Remember how the MIDI specification has 128 possible values? When an on/off sustain pedal is used, any value from 0 – 63 sends an off message, while any value from 64 – 127 sends an on message. A continuous sustain pedal, on the other hand, supports varying degrees of on and off. This results in a more nuanced and realistic sound when a half-damper compatible keyboard and/or virtual instrument is used.
The Yamaha FC4A is a popular sustain pedal, and the Yamaha FC3A is a popular half-damper capable sustain pedal.
The expressional pedal is used to control parameters that aren’t exclusively on or off. Such parameters include volume, modulation, cutoff filter, etc. In a typical MainStage keyboard rig, the expression pedal is used to control volume. Expression pedals are continuous controllers and can transmit all values between 0 and 127. The Yamaha FC7 expression pedal is widely used in productions all around the world.
The footswitch pedal is often used to advance patches or trigger click tracks. The BOSS FS-5U is the industry-standard footswitch pedal.
As a keyboard programmer, it’s important to know about the three major kinds of audio cables you’ll likely encounter — XLR, 1/4″ TRS, and 1/4″ TS. These three cable types have two main differences — connector shape and wiring. Check out the diagram below showing the visual differences.
“Balanced” and “unbalanced” refer to the way a cable is wired. XLR and 1/4″ TRS are balanced. This means the cable contains three distinct wires (positive, negative, and ground) for an electrical signal to travel through. The positive and negative legs carry the same signal with opposite polarity. If the cable is connected to a balanced connector at the end, one side will flip its polarity. Thus, any noise picked up along the way will phase cancel and disappear. Unbalanced cables do not have this third wire, and are more prone to noise and interference over long cable runs.

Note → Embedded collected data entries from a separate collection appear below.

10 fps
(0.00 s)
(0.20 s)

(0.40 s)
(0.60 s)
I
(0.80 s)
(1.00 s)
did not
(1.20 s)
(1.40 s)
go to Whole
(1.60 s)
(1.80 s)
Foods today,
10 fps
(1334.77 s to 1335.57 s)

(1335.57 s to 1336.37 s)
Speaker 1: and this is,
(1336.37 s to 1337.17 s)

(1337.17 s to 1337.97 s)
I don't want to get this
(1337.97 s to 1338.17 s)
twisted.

TRS stands for tip-ring-sleeve (positive, negative, ground) and TS stands for tip-sleeve (positive, ground). TRS cables are sometimes referred to as “patch cables,” and TS cables are often called “instrument cables,”
Digital I/O Cables
On the computer side of things, you’ll likely be using three different kinds of cables — MIDI, USB, and FireWire. A MIDI cable is used to connect a keyboard to a MIDI or audio interface. It can also be used to connect a keyboard to another keyboard or sound module. Some keyboards also offer USB or FireWire connectivity, which bypasses the need for a MIDI interface. Most modern keyboards feature USB, while higher end keyboard workstations like the Yamaha Motif XF8 have FireWire capabilities.